Democratic Leader of the Pennsylvania Senate
- In office January 7, 1975 – September 1, 1977
- Preceded by: Thomas Lamb
- Succeeded by: Henry Messinger

Member of the Pennsylvania Senate from the 44th district
- In office January 5, 1971 – November 30, 1978
- Preceded by: Jack McGregor
- Succeeded by: Frank Pecora
- Constituency: Parts of Allegheny and Westmoreland Counties

Member of the Pennsylvania House of Representatives from the 34th district
- In office January 7, 1969 – November 30, 1970
- Preceded by: District Created
- Succeeded by: Richard Frankenburg

Personal details
- Born: October 24, 1916 Pittsburgh, Pennsylvania
- Died: April 7, 1989 (aged 72)
- Party: Democratic

Military service
- Allegiance: United States
- Branch/service: United States Army
- Years of service: World War II

= Thomas M. Nolan =

American politician (1916–1989)

Thomas Martin Nolan (October 24, 1916 - April 7, 1989) was an American politician from Pennsylvania who served as a Democratic member of the Pennsylvania House of Representatives for the 34th district from 1969 to 1970 and the Pennsylvania State Senate for the 44th district from 1971 to 1978.

==Early life==
Nolan was born in Pittsburgh, Pennsylvania and graduated from Central Catholic High School. He served as a corporal in the U.S. Army during World War II and was awarded the Purple Heart and 3 battle stars.

==Career==
He represented the 34th legislative district in the Pennsylvania House of Representatives from 1969 to 1970. He was then elected to represent the 44th senatorial district in the Pennsylvania Senate in 1970.

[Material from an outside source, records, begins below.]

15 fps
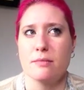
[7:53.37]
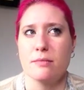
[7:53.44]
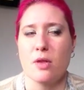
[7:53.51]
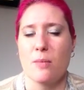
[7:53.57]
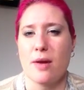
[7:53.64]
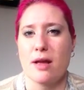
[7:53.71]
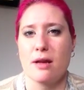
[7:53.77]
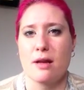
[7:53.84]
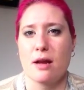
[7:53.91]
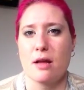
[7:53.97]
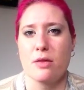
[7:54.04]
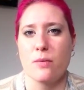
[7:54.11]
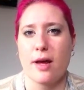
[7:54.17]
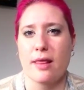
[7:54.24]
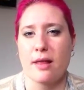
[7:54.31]
depending on
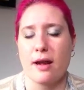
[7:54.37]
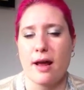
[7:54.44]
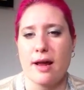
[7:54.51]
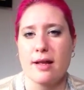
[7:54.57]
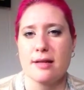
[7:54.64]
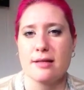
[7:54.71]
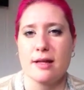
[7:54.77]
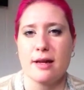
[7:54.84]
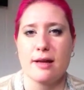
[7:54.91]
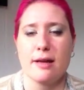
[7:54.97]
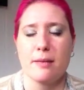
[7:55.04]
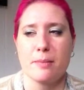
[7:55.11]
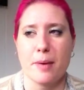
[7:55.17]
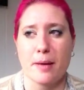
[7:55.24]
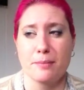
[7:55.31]
the way the light is hitting
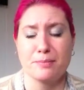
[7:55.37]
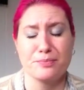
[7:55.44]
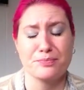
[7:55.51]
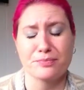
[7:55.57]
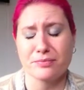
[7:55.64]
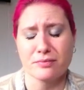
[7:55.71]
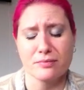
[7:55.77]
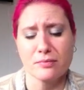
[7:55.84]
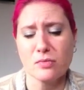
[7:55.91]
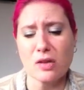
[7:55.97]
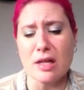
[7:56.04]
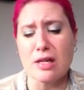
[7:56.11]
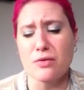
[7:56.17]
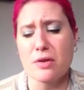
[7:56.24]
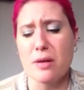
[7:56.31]
it, but
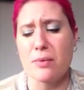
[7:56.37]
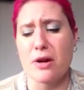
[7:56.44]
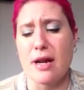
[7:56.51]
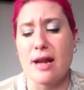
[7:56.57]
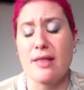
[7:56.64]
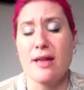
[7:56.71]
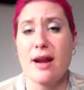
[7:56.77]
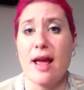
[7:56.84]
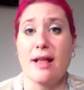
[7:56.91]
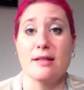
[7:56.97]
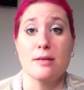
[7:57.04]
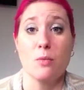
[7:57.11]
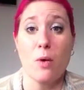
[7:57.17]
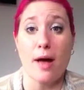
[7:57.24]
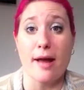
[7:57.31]
it's really pretty. And then I had
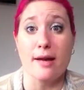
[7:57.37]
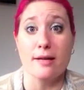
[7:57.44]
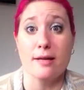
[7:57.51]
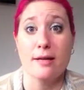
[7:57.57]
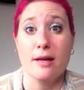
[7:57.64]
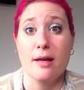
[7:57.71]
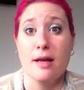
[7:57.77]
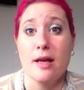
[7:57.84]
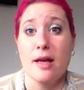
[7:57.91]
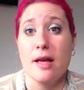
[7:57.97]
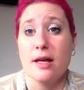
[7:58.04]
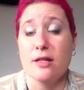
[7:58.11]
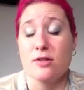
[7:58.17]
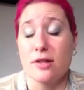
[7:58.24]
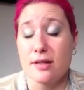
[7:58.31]
some white,
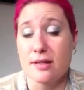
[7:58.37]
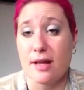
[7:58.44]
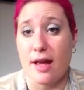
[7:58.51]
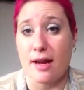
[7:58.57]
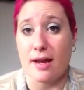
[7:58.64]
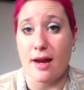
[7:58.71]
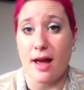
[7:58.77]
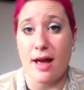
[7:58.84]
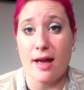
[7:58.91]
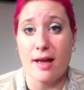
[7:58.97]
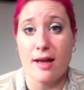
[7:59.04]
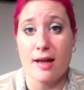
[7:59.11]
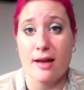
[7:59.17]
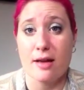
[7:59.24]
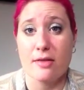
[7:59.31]
so I decided
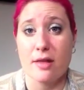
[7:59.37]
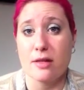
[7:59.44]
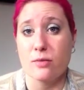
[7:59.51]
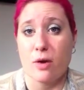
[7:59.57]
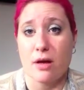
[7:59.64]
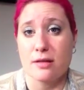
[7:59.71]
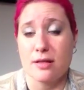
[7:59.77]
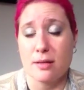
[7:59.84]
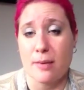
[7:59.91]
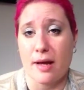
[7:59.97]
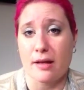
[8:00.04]
these were also my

During a 1971 debate, Governor Milton Shapp's proposed a 5% state income tax. Nolan was one of two democratic holdouts in the Pennsylvania Senate. When the suggested rate was reduced to 3.5%, Nolan finally agreed to vote in favor of it. It was alleged that Nolan's brother Edward, was offered a bribe in exchange for convincing his brother to vote in favor of the tax. The matter was referred to the FBI, the Allegheny County District Attorney, and U.S. Attorney Richard Thornburgh, but no charges were ever filed.

Thom Nolan served in the Senate until 1978.

He and three other defendants, including Vince Fumo and Pete Carmiel, were accused of placing "ghost workers" on state payroll. The charges were later thrown out.

He died on April 7, 1989, in Braddock, Pennsylvania and is interred at Church Hill Cemetery in Wilkins Township, Pennsylvania.